Mr Trump slammed Welker earlier on Monday, calling her a “dyed-in-the-wool radical left Democrat or whatever she is”.
“Ask her why did she delete her account? Would you please have her put her account back?” he told reporters on the tarmac in Arizona.
Welker deactivated her Twitter account earlier this month – it has since been reactivated – amid controversy over fellow presidential debate moderator Steve Scully’s tweet to former White House spokesman and now fierce Trump critic Anthony Scaramucci.
The C-SPAN political editor, who had been scheduled to moderate the cancelled second debate, raised eyebrows with a tweet many viewed as having been intended as a private message.
“@Scaramucci should I respond to Trump,” Scully wrote in the now-deleted tweet.

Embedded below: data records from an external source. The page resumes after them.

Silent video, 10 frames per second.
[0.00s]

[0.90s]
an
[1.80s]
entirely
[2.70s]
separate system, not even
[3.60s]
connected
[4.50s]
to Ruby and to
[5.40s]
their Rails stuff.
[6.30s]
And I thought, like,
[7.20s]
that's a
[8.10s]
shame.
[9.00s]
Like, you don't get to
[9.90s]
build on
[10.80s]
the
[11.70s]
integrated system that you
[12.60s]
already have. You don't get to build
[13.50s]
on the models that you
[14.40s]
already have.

Scully initially claimed he had been “hacked” and the CPD defended him, saying he “did not originate the tweet” and that it was investigating the incident “with the help of authorities”.

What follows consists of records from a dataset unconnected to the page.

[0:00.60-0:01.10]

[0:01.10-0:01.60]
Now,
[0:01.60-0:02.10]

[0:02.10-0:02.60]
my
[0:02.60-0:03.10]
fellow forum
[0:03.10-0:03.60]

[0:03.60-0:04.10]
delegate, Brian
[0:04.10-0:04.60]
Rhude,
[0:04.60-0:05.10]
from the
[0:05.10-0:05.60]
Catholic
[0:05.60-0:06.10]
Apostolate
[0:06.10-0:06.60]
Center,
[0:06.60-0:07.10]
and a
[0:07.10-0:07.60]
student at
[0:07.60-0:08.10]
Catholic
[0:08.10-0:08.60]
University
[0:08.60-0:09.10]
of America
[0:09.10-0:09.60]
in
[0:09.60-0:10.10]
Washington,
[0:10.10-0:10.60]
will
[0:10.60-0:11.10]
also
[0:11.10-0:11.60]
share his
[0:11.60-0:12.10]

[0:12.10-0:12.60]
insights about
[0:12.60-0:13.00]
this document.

He was suspended by C-SPAN last week after admitting he had not been hacked.
“For several weeks, I was subjected to relentless criticism on social media and in conservative news outlets regarding my role as moderator for the second presidential debate, including attacks aimed directly at my family,” Scully said in a statement.
“This culminated on Thursday, October 8, when I heard President Trump go on national television twice and falsely attack me by name. Out of frustration, I sent a brief tweet addressed to Anthony Scaramucci. The next morning when I saw that this tweet had created a controversy, I falsely claimed that my Twitter account had been hacked.”
Mr Trump, who had previously branded Scully a “Never-Trumper”, ruthlessly mocked the journalist.
“When his name was announced, I said he would not be appropriate because of conflicts,” he tweeted. “I was right! Then he said he was hacked, he wasn’t. I was right again!”
Speaking to reporters in Arizona on Monday, Mr Trump took aim at Welker’s alleged partisanship.
“It’s not going to affect me, I’m going to be there,” he said. “But I told you about the last one and I was right, I told you about Savannah Guthrie and I was right, and I’m telling you about Kristen Welker.”
Mr Trump was referring to Guthrie, the host of the NBC town hall event held in lieu of the second debate last Thursday, who was particularly forceful in her questioning of the President.
After the event, the Trump campaign said he “soundly defeated NBC’s Savannah Guthrie in her role as debate opponent and Joe Biden surrogate”.